FUCK _YOU_ AWS

I can't renew certificates via certbot because something is blocking the port 80. Easy enough problem:

ufw status -> inactive

iptables -L -n -> default policy for all chains (ACCEPT)

checked Security Group: 80, 443, 22 allowed.

Nginx is running on 0.0.0.0:80, connecting locally is a success, connecting via IP even on the same server does not.

I had to manually renew the server certificate.

So again, FUCK _YOU_ AWS.

Well certbot can't renew because nginx is running
I guess?

Thanks for your message. That'll be $20 in spot fees and $2.50 in outbound data transfer

@jonas-w

Uh no

@Linux certbot tries to listen on port 80 to renew the cert but fails because nginx already listens, this would be the default if you don't specify anything else

You might wanna check with ss (socket stats) or netstat ...

Otherwise: DNS challenge.

AFAIK when you set up certbot you have the option for it to stop apache2/nginx before renewing certificates, update their config and restart them.

How is this an AWS issue?

@lungdart I tried updating the Security Group to allow everything inbound but it still didn't work. Nginx is running and I'm certain of it because port 443 works internally and externally while port 80 works internally but not externally.

@jonas-w

People are actually using certbot standalone?
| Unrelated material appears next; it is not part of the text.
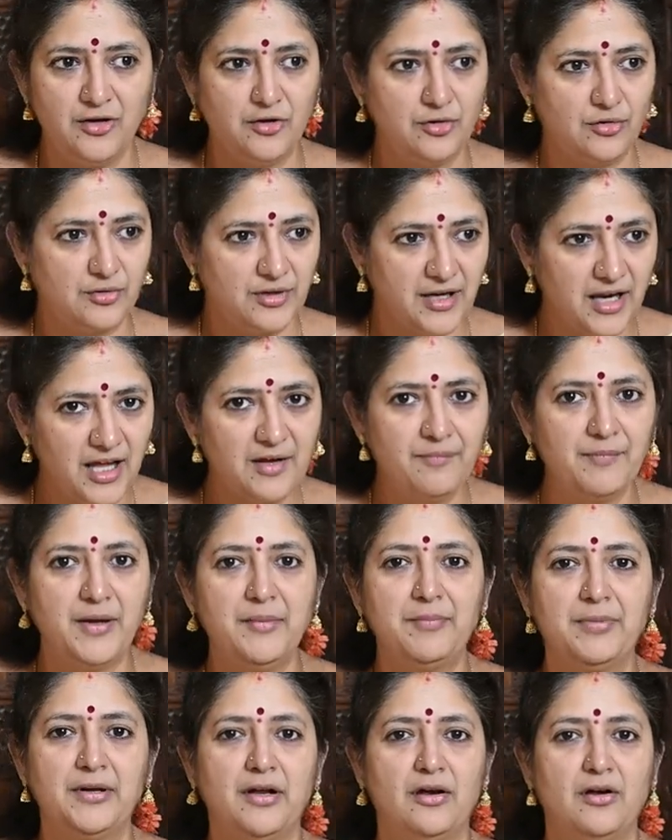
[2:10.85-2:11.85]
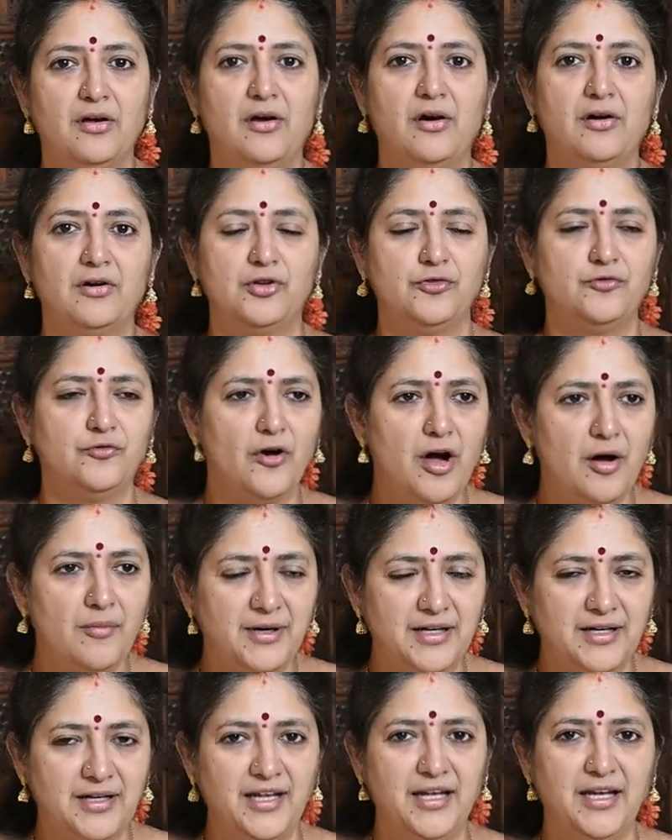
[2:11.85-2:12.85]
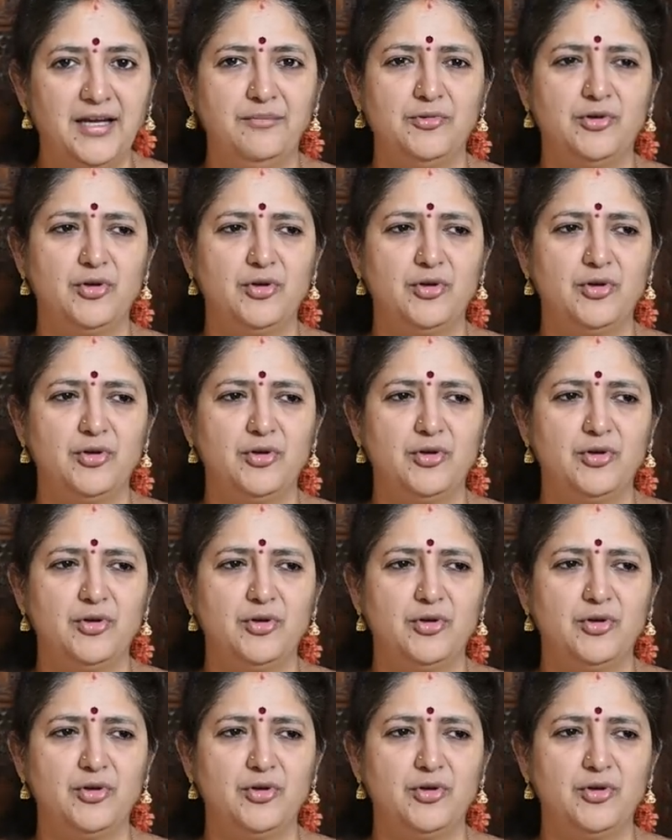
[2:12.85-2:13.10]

To take people along, to form a team,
Not with the nginx or dns challenge?????

Cerbot-nginx maybe?

@Linux well if i need certificates for something else than nginx this is the way to go and it is quicker than dns challenge, dns challenge is the way to go for wildcards.

@jonas-w

I just spin up an Apache server and use the Apache plugin

@Linux Yes.

We have an full PKI and only use certbot with DNS challenge....

... Though this is not for a single AWS instance, more like a few hundred DNS domains.